With respect to the EM related methods, "mr" and "tian" require the convergence history while "oakes1999" and "agile" do not.
You have covered all the options.
> “meat” = empirical cross-product (observed?)
> “bread” = Fisher information matrix (expected?)
> “sandwich” = same as the name implies (but, expected or observed?)
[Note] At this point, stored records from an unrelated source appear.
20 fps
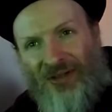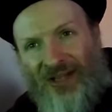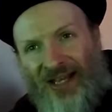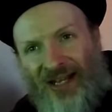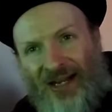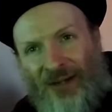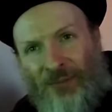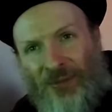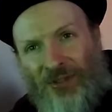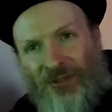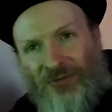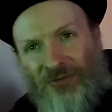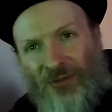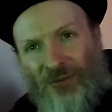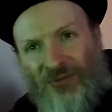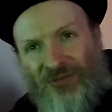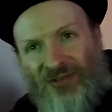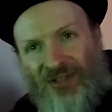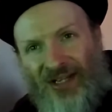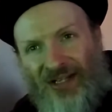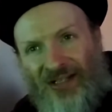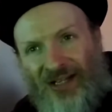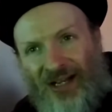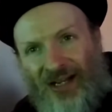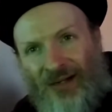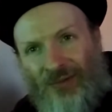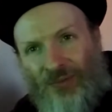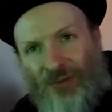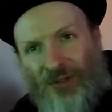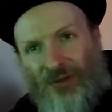that I would associate kind
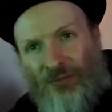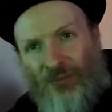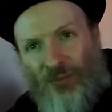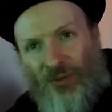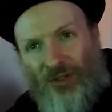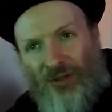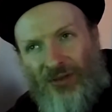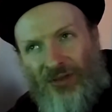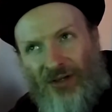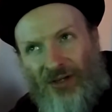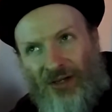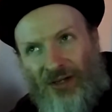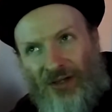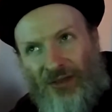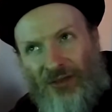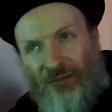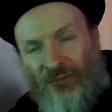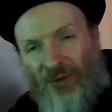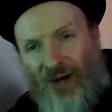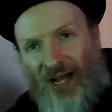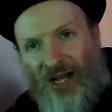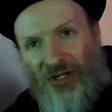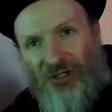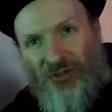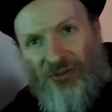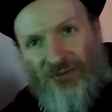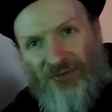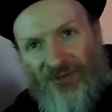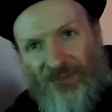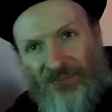of with thrash
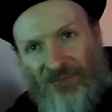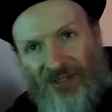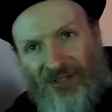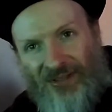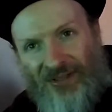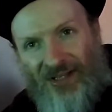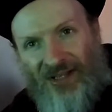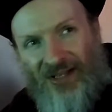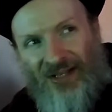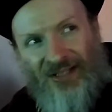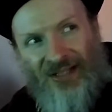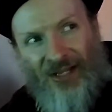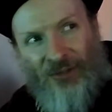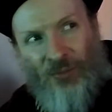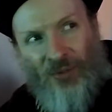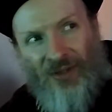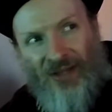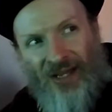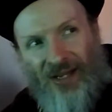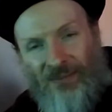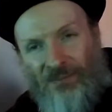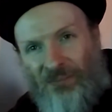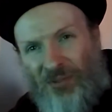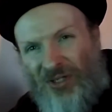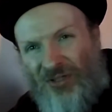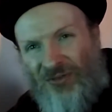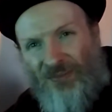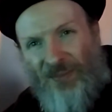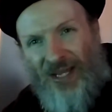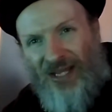or something, like where they put
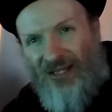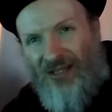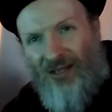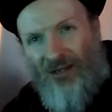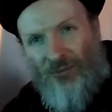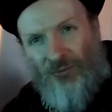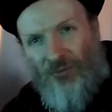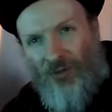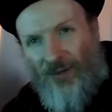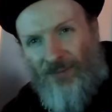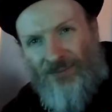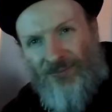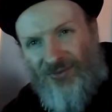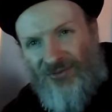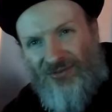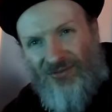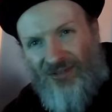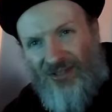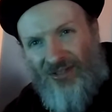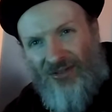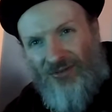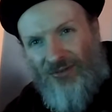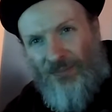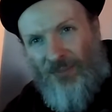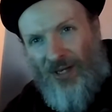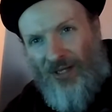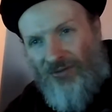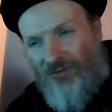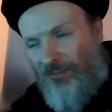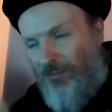as many kick drums as
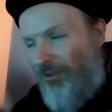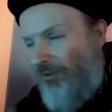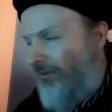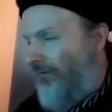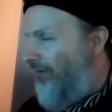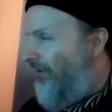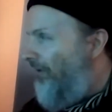possible.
There are two different ways of defining the Fisher information: (1) the variance of the first derivative of the loglikelihood and (2) the expectation of the second derivative of the loglikelihood. The true Fisher information is generally unknown, because it requires knowledge of the true parameter values and the true functional form (i.e., family) of the distribution. If we assume a particular functional form of the distribution, and "plug-in" our MLEs in place of the true parameter values, we can estimate the true Fisher information from data. If the necessary integrals are analytically tractable, then we can estimate the true Fisher information as the expected information matrix. But, sometimes those integrals are not so easy, so we instead use the observed information as an estimator, and calculate it either as a quadratic function of the first derivative loglikelihood (proportional to the "empirical cross-product" or "meat") or as a first-degree function of the second-derivative loglikelihood (proportional to the Hessian matrix, or "bread"). When the distribution is correctly specified, those two ways of calculating the observed information will on average give the same answer in large samples. The "sandwich" is
solve(bread)%*%meat%*%solve(bread)
, and so if the distribution is correctly specified, then asymptotically, the product of the first two factors tends toward an identity matrix, and the sandwich merely tends toward the inverted Hessian. But if the distribution is incorrectly specified, it can be shown that the sandwich nonetheless provides a consistent estimator of the repeated-sampling covariance matrix of the MLEs.Thank you! Do I understand correctly then that all of these approaches (meat, bread, sandwich) are implemented in OpenMx using observed information? The cross-product approach is usually based on observed proportions of the response patterns. What I think is often referred to as Fisher information in the IFA literature is the plug-in method you refer to, where the expected information matrix is calculated, though it isn't really practical for long tests since one must loop over the model-implied proportions of all possible response patterns. I initially thought this was "bread" but it doesn't sound like it now.
The Fisher information method where you need to loop over all possible response patterns is not implemented.